وتشكل هذه القضية دليلا صارخا على هشاشة الوضع القانوني للعاملات في المنازل بحيث تتحكم السلطات وأصحاب العمل في مصيرهن، وتثير هذه الخطوة الشكوك حول احتمال وجود إجراءات تمييزية بحق المدافعات عن حقوق الانسان والحرية النقابية المكفولة في مقدمة الدستور.
Sujana and are defenders of domestic workers rights in Lebanon, and have exerted efforts for years in documenting and exposing violations against migrant domestic workers caused by the Kafala/sponsorship system in Lebanon. This system, which is based on administrative instructions, links the legal stay of a domestic worker in Lebanon with one employer where she has no right to change this employer without their consent. Moreover, it does not grant any legal protection to migrant domestic workers as they are explicitly excluded from the Lebanese Labour Law. Thereby, the Kafala system denies them from the right to freedom of movement, rest, minimum wage, and several other basic human rights, most importantly right for assembly and association.
The case of Sujana and Rose today proves yet again the legal vulnerability of migrant domestic workers are in Lebanon as their fate is always fully controlled by the authorities and employers. The latest action by the General Security raises the suspicions on the possibility of the existence of discriminatory measures against the defenders of human rights and the right to freedom of association guaranteed in the Preamble of the Lebanese Constitution.

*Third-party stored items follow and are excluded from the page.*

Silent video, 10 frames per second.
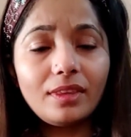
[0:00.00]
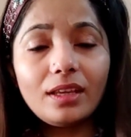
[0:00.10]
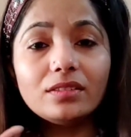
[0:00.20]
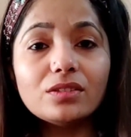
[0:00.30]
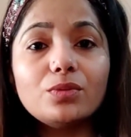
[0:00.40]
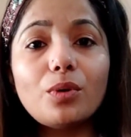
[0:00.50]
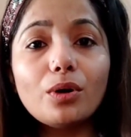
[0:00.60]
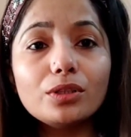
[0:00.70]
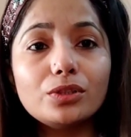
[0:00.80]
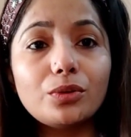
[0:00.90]
Just
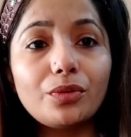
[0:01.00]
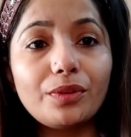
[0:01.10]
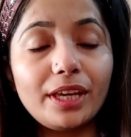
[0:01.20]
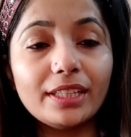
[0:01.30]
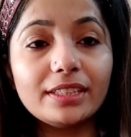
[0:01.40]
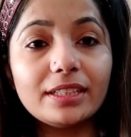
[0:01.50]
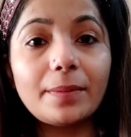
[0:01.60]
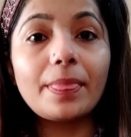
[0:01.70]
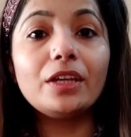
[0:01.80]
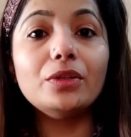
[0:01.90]
wash your face,
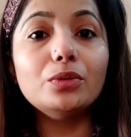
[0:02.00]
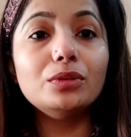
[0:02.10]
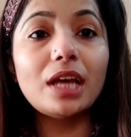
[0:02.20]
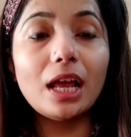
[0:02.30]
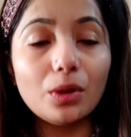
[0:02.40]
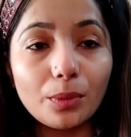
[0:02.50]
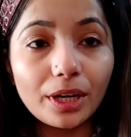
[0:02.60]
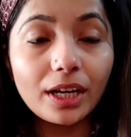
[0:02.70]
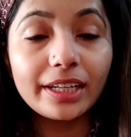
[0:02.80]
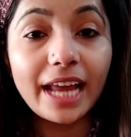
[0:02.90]
use aloe
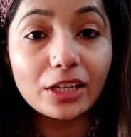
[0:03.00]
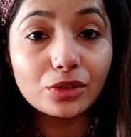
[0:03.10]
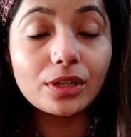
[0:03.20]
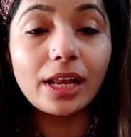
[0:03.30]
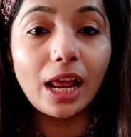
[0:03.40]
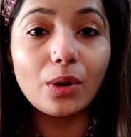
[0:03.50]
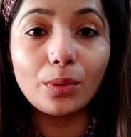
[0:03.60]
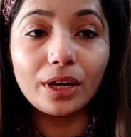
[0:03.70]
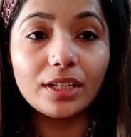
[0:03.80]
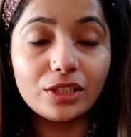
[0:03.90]
vera, natural aloe
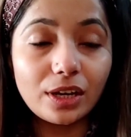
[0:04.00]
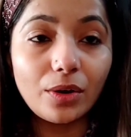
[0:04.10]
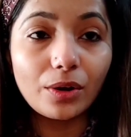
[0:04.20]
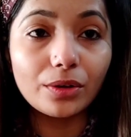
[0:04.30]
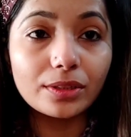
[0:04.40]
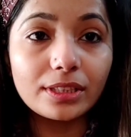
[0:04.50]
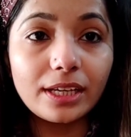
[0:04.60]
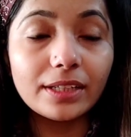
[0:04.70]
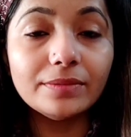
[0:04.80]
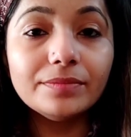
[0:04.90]
vera gel on your
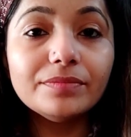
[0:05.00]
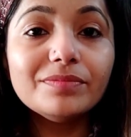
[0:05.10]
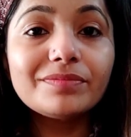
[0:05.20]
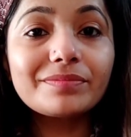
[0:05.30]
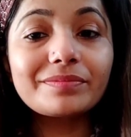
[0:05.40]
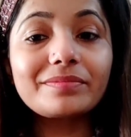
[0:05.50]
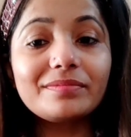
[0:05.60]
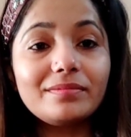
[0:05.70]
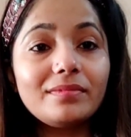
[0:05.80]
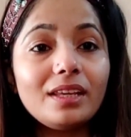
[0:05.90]
skin,
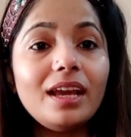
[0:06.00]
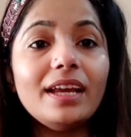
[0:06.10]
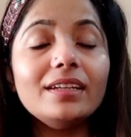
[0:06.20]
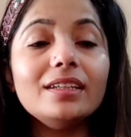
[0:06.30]
and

The arrests of these two prominent labor organizers highlights Lebanon's practice of “Kafala” — its sponsorship system that effectively deprives domestic workers of labor rights protected under international law.
According to an article published in 2015 at Migrant-Rights.org:
الكفالة نظام سلطوي. في سياق الهجرة، يسمح هذا النظام للحكومات بترك مسؤولية المهاجرين في أيدي المواطنين والشركات حيث يعطي الكفلاء صلاحيات قانونية للتحكم بمصير العمال فمن غير إذن الكفيل، لا يستطيع العامل تجديد أوراقه وتغيير وظيفته والاستقالة منها أو ترك البلاد. حينما يرحل العامل عن وظيفته من دون إذن الكفيل، فيحق للكفيل إلغاء إقامته مما يضع العامل في وضع غير قانوني داخل البلاد. وبعدما يقوم الكفيل بإلغاء الإقامة، لا يستطيع العامل الخروج من البلاد سوى من خلال إجراءات الترحيل التي تعرضهم تلقائياً للحبس لمدة أسابيع أو شهور وأحياناً لسنوات.
[The Kafala system] is a system of control. In the migration context, it is a way for governments to delegate oversight and responsibility for migrants to private citizens or companies. The system gives sponsors a set of legal abilities to control workers: without the employer’s permission, workers cannot change jobs, quit jobs, or leave the country. If a worker leaves a job without permission, the employer has the power to cancel his or her residence visa, automatically turning the worker into an illegal resident in the country. Workers whose employers cancel their residency visas often have to leave the country through deportation proceedings, and many have to spend time behind bars.